いくら演じた経験があるからといって、
歌舞伎について発信することは、分不相応なことだとはわかっています。
が、そば屋のカレー日記を始めるにあたって、この場をきっかけに
歌舞伎やらバレエやらがポップな文化になれればと公言したので、
恐れながら書かせていただきます。
歌舞伎座さよなら公演 六月大歌舞伎(昼の部)を観劇しました。
今月の目玉は片岡仁左衛門さんが一世一代で勤める「『女殺油地獄』」
今まで文楽では観たことがあったものの、歌舞伎では初めて。
あの壮絶な油まみれでの阿鼻驚嘆シーンを人間がどうやって演じるのか、
楽しみにしておりました。ふふ。
あらすじを簡単に説明すると、どうしようもない放蕩息子が、
世話になった近所の人妻を殺してしまうという単純?なお話
(だいぶざっくりなので、詳細はぐぐってください)
普通、どんなに救いようのない人でもどこかしら、
共感できる部分だったり、感情移入出来る要素があったりするものです。
ところがどっこい、この主人公・与兵衛はニートだしDVだし、
借金苦で人殺しというどうしようもないキャラ。
彼から学ぶものは何もないな。誰しもがそう思うでしょう。
そこではたと思い出したのが、そもそも歌舞伎は必ずしも「勧善懲悪」ばかりではないし、主人公が正義のヒーローばかりではないということ。

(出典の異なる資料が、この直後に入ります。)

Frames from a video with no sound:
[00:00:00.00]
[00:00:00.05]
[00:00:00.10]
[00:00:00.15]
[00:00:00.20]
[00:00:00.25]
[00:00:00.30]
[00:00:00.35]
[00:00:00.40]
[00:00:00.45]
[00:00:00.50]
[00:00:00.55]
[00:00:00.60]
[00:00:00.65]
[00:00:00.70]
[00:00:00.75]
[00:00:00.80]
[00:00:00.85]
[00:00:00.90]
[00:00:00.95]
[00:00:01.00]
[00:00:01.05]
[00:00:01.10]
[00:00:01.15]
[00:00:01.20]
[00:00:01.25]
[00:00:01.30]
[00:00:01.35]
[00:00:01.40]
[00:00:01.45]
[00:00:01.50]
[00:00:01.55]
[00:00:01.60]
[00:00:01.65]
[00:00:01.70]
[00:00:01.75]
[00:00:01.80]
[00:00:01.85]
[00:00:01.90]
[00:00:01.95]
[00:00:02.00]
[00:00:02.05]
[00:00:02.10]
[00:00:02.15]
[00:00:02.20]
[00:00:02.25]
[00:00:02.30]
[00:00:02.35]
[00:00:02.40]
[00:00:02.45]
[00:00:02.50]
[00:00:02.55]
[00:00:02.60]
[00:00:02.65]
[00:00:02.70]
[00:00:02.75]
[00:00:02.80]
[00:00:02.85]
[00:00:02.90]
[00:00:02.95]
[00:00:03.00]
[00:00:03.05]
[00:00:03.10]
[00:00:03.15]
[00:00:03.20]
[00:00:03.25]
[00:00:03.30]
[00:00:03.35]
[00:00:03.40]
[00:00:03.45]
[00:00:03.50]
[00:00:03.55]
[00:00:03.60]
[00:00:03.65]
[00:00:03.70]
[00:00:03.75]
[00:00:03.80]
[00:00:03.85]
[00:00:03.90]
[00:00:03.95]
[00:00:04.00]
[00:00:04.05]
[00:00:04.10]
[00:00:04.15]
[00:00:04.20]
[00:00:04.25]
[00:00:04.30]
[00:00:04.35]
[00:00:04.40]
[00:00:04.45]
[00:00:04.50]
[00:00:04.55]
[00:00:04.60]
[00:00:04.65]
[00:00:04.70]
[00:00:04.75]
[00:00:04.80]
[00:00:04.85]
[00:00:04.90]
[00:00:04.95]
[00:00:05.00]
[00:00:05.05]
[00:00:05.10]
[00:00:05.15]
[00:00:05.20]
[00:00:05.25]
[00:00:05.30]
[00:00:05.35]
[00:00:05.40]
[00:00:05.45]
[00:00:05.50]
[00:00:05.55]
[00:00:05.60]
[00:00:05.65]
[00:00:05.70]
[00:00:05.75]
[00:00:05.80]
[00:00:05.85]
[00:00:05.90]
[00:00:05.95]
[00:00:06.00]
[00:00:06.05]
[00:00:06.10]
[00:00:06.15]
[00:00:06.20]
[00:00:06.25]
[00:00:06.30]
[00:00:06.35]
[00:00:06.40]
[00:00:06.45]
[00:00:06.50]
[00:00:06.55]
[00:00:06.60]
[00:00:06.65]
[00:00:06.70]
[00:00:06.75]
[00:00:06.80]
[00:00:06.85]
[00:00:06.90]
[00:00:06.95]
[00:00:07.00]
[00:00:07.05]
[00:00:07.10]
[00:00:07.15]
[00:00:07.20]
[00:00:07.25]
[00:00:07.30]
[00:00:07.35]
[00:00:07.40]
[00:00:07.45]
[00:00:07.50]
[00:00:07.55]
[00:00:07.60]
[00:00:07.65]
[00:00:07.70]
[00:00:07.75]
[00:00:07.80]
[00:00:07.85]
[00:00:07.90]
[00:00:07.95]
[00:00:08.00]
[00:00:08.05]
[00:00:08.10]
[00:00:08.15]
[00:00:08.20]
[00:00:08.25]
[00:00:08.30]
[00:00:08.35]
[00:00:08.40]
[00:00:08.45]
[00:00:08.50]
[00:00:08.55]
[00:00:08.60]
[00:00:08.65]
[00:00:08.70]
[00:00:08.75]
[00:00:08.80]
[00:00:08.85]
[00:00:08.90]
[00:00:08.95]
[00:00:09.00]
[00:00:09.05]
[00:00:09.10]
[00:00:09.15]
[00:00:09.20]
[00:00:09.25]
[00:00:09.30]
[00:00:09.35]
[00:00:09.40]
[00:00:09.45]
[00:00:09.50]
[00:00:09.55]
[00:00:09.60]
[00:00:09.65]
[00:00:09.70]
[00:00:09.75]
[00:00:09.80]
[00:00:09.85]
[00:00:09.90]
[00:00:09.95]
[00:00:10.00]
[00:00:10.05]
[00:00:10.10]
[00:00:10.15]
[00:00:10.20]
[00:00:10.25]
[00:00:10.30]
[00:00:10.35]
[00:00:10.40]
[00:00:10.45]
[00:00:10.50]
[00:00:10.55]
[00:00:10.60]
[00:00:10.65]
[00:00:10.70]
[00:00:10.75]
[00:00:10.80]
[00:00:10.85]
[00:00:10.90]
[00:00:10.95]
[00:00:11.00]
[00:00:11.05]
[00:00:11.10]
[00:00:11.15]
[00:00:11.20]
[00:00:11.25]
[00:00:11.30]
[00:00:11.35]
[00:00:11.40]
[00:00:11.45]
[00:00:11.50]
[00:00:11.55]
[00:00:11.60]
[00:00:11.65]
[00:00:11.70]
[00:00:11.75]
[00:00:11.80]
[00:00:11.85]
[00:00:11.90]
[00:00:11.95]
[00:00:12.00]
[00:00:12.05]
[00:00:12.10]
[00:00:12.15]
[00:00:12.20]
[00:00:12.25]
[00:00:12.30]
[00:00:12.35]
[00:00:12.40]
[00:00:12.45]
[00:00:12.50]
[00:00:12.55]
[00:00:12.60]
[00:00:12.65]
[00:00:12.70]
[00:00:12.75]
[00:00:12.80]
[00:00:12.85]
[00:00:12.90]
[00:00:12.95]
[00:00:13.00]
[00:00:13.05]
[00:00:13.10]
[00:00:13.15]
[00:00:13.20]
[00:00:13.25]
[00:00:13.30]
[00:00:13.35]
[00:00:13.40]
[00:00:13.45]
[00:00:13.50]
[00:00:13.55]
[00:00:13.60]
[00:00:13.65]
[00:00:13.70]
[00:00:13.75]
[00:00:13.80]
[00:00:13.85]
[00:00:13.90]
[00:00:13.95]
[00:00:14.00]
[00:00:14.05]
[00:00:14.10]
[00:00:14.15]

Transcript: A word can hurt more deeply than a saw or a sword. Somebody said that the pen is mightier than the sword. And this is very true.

とかく「敷居の高い伝統芸能」に思われがちですが、全くそんなことはありません。
江戸時代はその場を楽しむ庶民の娯楽だったし、むしろ反教育的な話も多いという(笑)
ただそれが400年以上の歳月を経ても尚、一般ピーポーに愛され続けるのは、
歌舞伎が美しくて、アバンギャルドで、奥が深いからなのだと私は思います。
故に、その魔力から抜け出せずに毎月の習慣のように観続けている者がここにおります。
この作品も、近松が民衆に「恩のある人を簡単に殺しちゃいけないよ」という
メッセージを伝えたかったのではもちろんないでしょう。(ですよね、近松っち)
もちろん、作品の端々に親子愛とか隣人愛みたいなものに
結び付けられる部分があったり、深いこともいえるけど、
私がいいたいこと、それは、、、仁左衛門丈、
あなたには殺されても良いわ~
(椎名林檎嬢の「シドと白昼夢風に」)
※この話題、次回へ持ち越し
御年65歳ながら、23、4歳の突っ張り青年を何の違和感もなく演じきってしまう。
時代も通説も超えたワンダーランドにいざなってくれるのは、
やはり役者の力だと、実感しました。
「私の中では、ある程度の若さが必要なお役だと思っています。」
そんなお考えから、さよなら公演ということもあり今回だけ
特別に勤められた仁左衛門さん。
彼の演技を生で観られる、同時代に生まれて来れたことを幸せに思います。